* _WHAT TO WORK ON_:
Below are the records to transcribe exactly; do not include any images.
___ EXERCISE MATERIAL ___
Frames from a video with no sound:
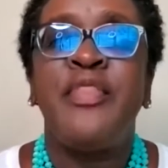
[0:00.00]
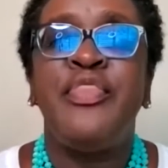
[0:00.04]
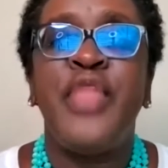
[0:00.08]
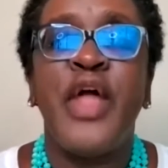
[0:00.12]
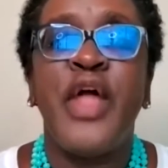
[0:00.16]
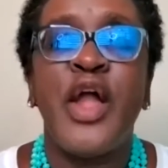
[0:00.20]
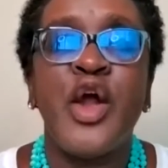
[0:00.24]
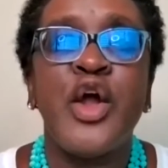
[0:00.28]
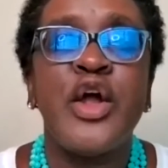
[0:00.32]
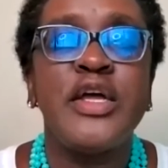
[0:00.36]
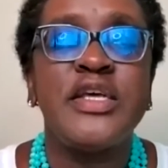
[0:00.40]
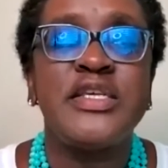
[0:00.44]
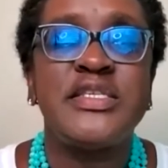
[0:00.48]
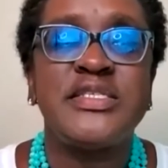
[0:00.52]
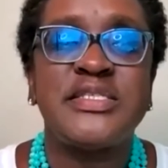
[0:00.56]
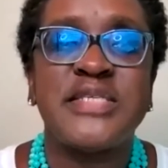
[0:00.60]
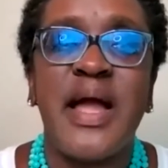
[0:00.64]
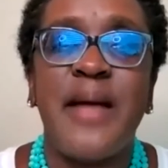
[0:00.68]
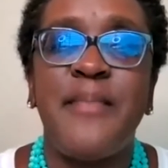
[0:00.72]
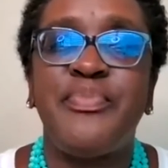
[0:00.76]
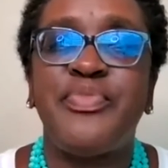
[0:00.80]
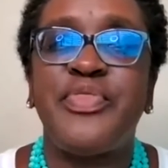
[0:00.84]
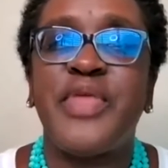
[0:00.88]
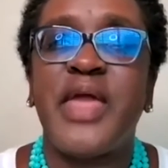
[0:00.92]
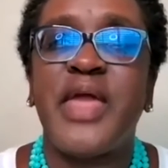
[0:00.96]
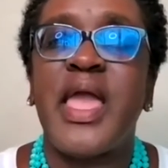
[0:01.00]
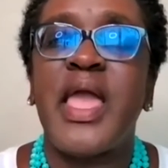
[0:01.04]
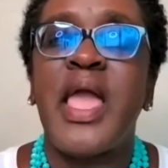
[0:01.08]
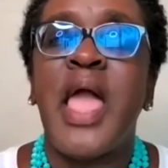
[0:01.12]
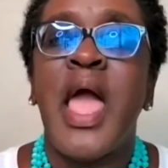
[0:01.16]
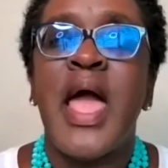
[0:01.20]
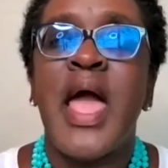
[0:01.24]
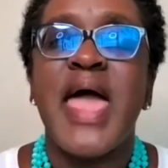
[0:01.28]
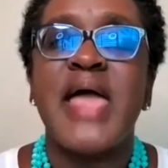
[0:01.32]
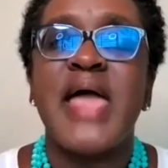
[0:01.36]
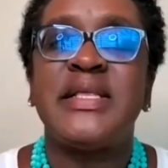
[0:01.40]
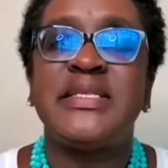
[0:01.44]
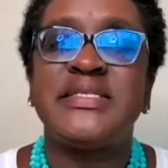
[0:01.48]
there is
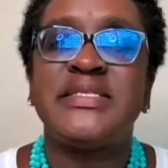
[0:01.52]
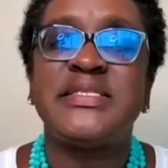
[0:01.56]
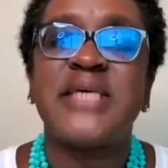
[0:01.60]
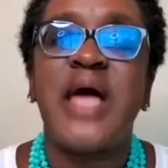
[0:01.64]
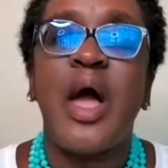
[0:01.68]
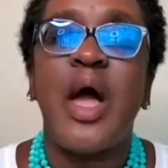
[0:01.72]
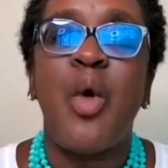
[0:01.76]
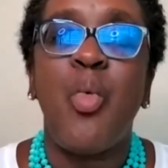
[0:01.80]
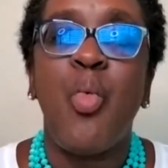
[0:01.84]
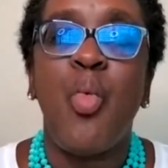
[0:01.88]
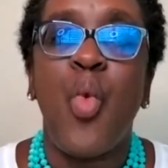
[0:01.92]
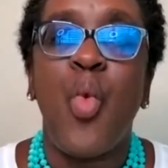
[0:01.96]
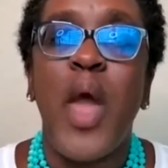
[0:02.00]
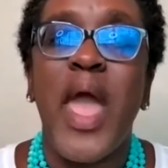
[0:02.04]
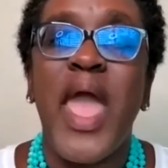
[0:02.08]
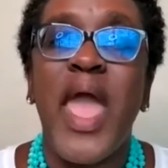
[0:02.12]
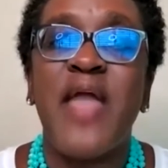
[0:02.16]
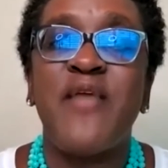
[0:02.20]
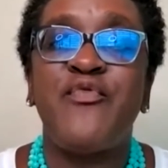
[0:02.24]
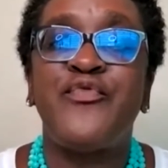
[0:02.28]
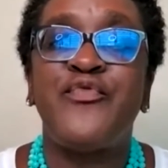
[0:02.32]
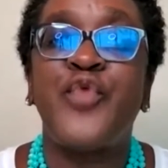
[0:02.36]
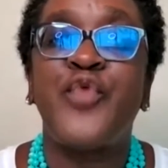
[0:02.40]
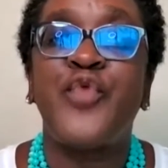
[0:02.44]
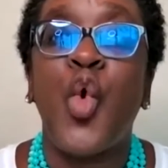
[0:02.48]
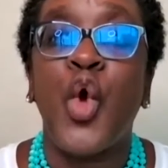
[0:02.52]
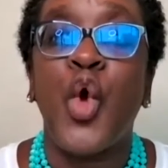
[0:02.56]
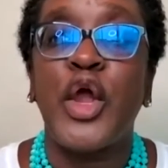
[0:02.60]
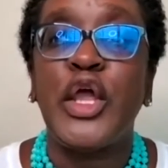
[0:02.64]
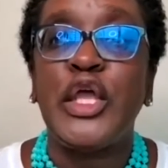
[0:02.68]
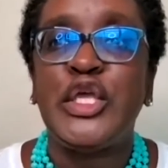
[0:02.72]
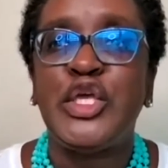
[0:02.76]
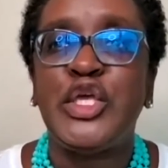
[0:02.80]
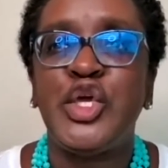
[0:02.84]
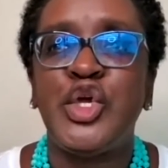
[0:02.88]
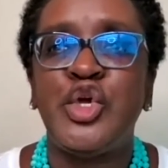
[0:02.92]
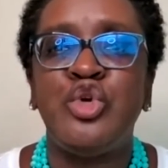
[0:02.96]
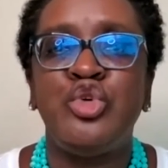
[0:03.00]
something and some way for
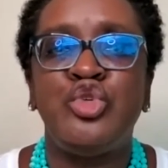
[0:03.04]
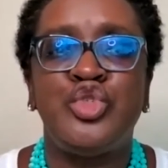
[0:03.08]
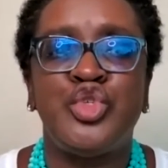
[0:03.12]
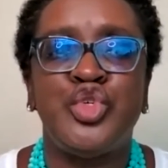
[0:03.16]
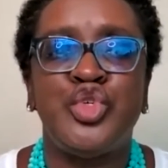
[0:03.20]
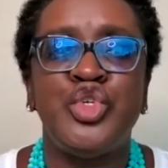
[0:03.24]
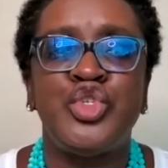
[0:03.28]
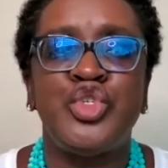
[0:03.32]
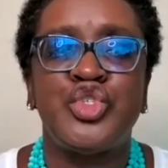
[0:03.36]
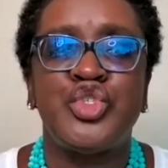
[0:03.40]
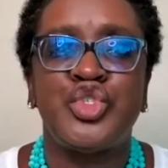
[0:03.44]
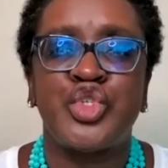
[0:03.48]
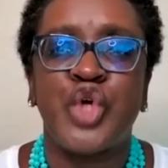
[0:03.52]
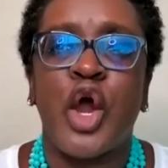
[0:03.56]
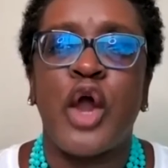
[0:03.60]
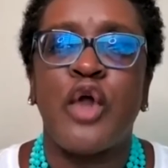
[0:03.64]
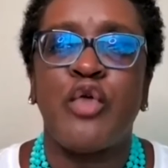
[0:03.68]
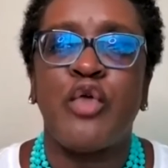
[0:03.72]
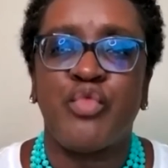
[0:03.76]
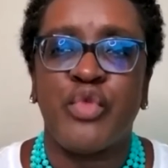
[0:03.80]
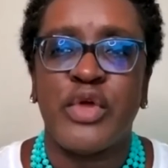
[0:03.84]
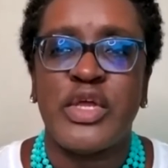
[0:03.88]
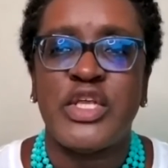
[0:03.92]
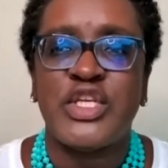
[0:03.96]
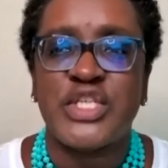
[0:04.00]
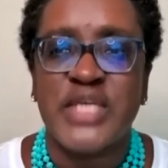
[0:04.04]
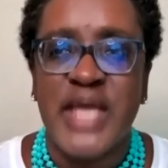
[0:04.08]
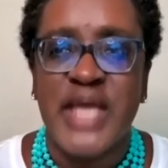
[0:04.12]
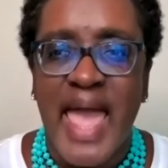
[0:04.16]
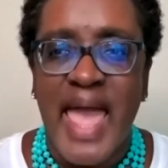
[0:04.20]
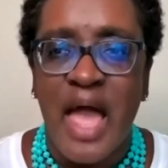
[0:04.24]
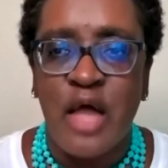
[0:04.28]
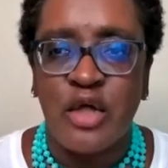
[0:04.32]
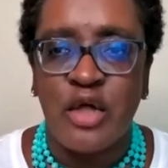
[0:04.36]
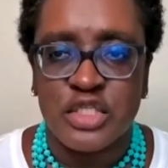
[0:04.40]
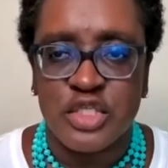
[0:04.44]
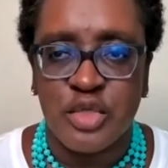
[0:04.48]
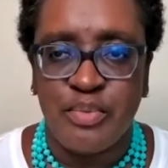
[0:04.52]
you to start reaching
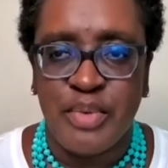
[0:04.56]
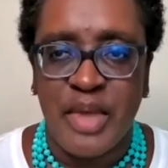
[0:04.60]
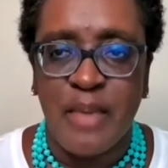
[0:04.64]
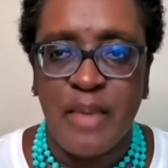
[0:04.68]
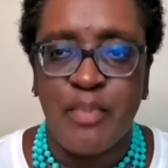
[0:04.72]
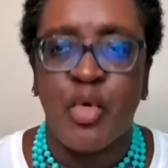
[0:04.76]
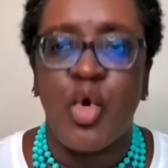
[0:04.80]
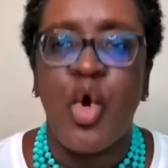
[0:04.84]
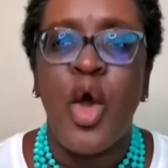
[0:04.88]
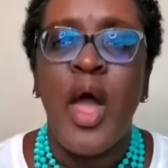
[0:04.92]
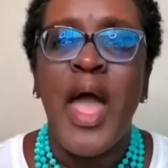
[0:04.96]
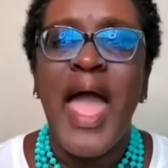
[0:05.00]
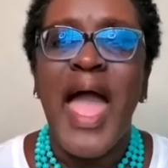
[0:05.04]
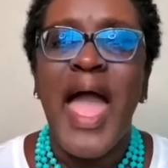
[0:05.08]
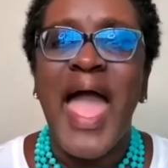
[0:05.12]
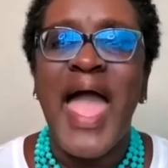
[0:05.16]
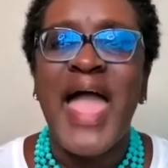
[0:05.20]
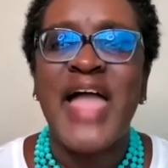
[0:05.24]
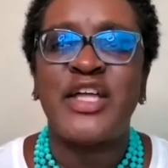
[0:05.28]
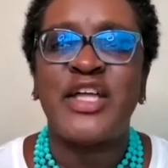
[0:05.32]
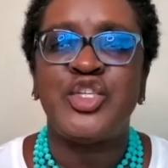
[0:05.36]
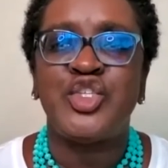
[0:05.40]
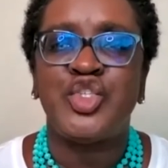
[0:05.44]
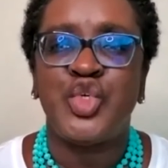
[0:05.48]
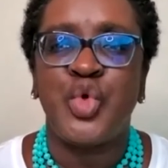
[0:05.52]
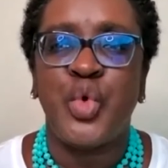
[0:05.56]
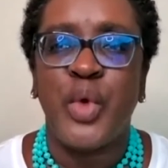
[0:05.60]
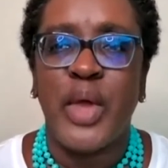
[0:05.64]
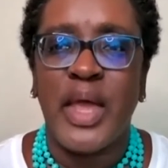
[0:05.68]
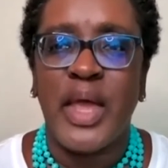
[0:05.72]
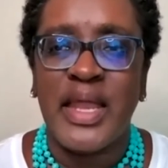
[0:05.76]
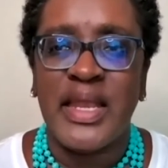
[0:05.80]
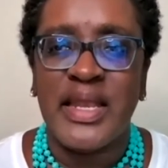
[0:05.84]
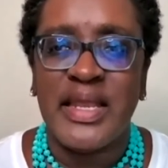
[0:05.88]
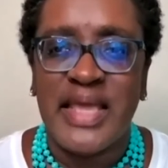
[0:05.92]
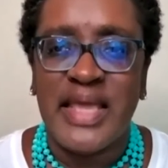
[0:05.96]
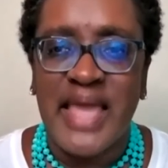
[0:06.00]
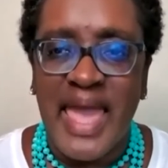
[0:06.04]
out to people and to
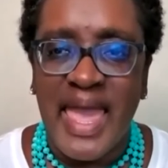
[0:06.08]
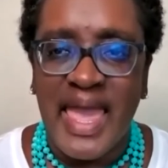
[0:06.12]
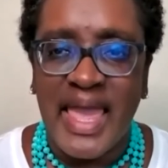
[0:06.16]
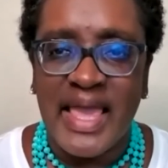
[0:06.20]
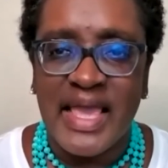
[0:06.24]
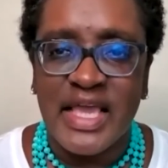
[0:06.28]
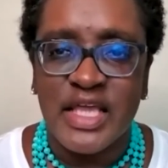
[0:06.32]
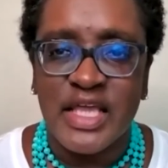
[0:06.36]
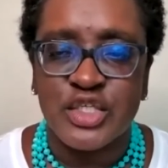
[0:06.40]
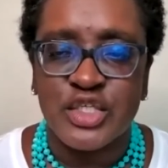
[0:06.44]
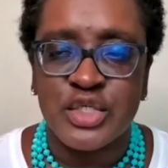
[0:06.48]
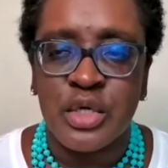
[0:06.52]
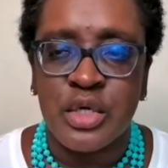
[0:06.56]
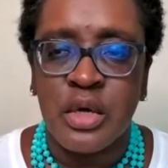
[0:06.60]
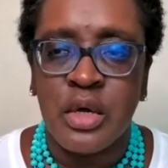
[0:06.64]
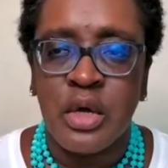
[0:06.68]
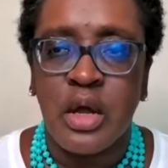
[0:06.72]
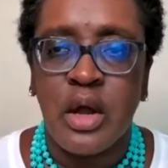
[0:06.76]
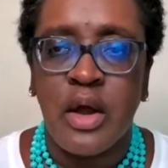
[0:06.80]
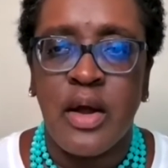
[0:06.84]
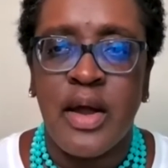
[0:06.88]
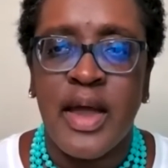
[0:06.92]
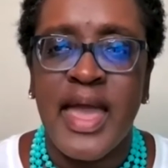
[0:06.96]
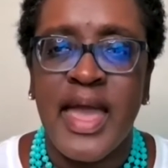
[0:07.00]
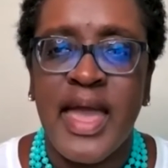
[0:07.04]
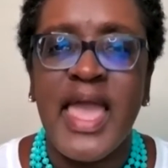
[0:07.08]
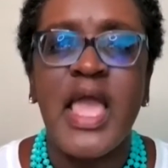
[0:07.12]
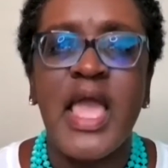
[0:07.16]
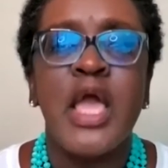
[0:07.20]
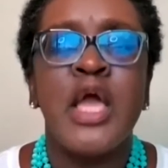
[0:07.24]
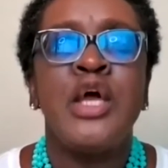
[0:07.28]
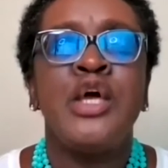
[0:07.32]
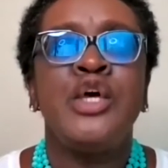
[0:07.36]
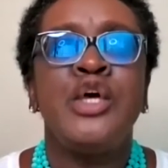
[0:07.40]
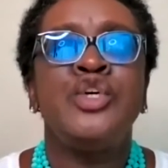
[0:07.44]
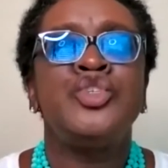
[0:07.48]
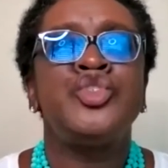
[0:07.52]
engage. All right.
___
* _EXPECTED ANSWER_:
Frames from a video with no sound:
[0:00.00]
[0:00.04]
[0:00.08]
[0:00.12]
[0:00.16]
[0:00.20]
[0:00.24]
[0:00.28]
[0:00.32]
[0:00.36]
[0:00.40]
[0:00.44]
[0:00.48]
[0:00.52]
[0:00.56]
[0:00.60]
[0:00.64]
[0:00.68]
[0:00.72]
[0:00.76]
[0:00.80]
[0:00.84]
[0:00.88]
[0:00.92]
[0:00.96]
[0:01.00]
[0:01.04]
[0:01.08]
[0:01.12]
[0:01.16]
[0:01.20]
[0:01.24]
[0:01.28]
[0:01.32]
[0:01.36]
[0:01.40]
[0:01.44]
[0:01.48]
there is
[0:01.52]
[0:01.56]
[0:01.60]
[0:01.64]
[0:01.68]
[0:01.72]
[0:01.76]
[0:01.80]
[0:01.84]
[0:01.88]
[0:01.92]
[0:01.96]
[0:02.00]
[0:02.04]
[0:02.08]
[0:02.12]
[0:02.16]
[0:02.20]
[0:02.24]
[0:02.28]
[0:02.32]
[0:02.36]
[0:02.40]
[0:02.44]
[0:02.48]
[0:02.52]
[0:02.56]
[0:02.60]
[0:02.64]
[0:02.68]
[0:02.72]
[0:02.76]
[0:02.80]
[0:02.84]
[0:02.88]
[0:02.92]
[0:02.96]
[0:03.00]
something and some way for
[0:03.04]
[0:03.08]
[0:03.12]
[0:03.16]
[0:03.20]
[0:03.24]
[0:03.28]
[0:03.32]
[0:03.36]
[0:03.40]
[0:03.44]
[0:03.48]
[0:03.52]
[0:03.56]
[0:03.60]
[0:03.64]
[0:03.68]
[0:03.72]
[0:03.76]
[0:03.80]
[0:03.84]
[0:03.88]
[0:03.92]
[0:03.96]
[0:04.00]
[0:04.04]
[0:04.08]
[0:04.12]
[0:04.16]
[0:04.20]
[0:04.24]
[0:04.28]
[0:04.32]
[0:04.36]
[0:04.40]
[0:04.44]
[0:04.48]
[0:04.52]
you to start reaching
[0:04.56]
[0:04.60]
[0:04.64]
[0:04.68]
[0:04.72]
[0:04.76]
[0:04.80]
[0:04.84]
[0:04.88]
[0:04.92]
[0:04.96]
[0:05.00]
[0:05.04]
[0:05.08]
[0:05.12]
[0:05.16]
[0:05.20]
[0:05.24]
[0:05.28]
[0:05.32]
[0:05.36]
[0:05.40]
[0:05.44]
[0:05.48]
[0:05.52]
[0:05.56]
[0:05.60]
[0:05.64]
[0:05.68]
[0:05.72]
[0:05.76]
[0:05.80]
[0:05.84]
[0:05.88]
[0:05.92]
[0:05.96]
[0:06.00]
[0:06.04]
out to people and to
[0:06.08]
[0:06.12]
[0:06.16]
[0:06.20]
[0:06.24]
[0:06.28]
[0:06.32]
[0:06.36]
[0:06.40]
[0:06.44]
[0:06.48]
[0:06.52]
[0:06.56]
[0:06.60]
[0:06.64]
[0:06.68]
[0:06.72]
[0:06.76]
[0:06.80]
[0:06.84]
[0:06.88]
[0:06.92]
[0:06.96]
[0:07.00]
[0:07.04]
[0:07.08]
[0:07.12]
[0:07.16]
[0:07.20]
[0:07.24]
[0:07.28]
[0:07.32]
[0:07.36]
[0:07.40]
[0:07.44]
[0:07.48]
[0:07.52]
engage. All right.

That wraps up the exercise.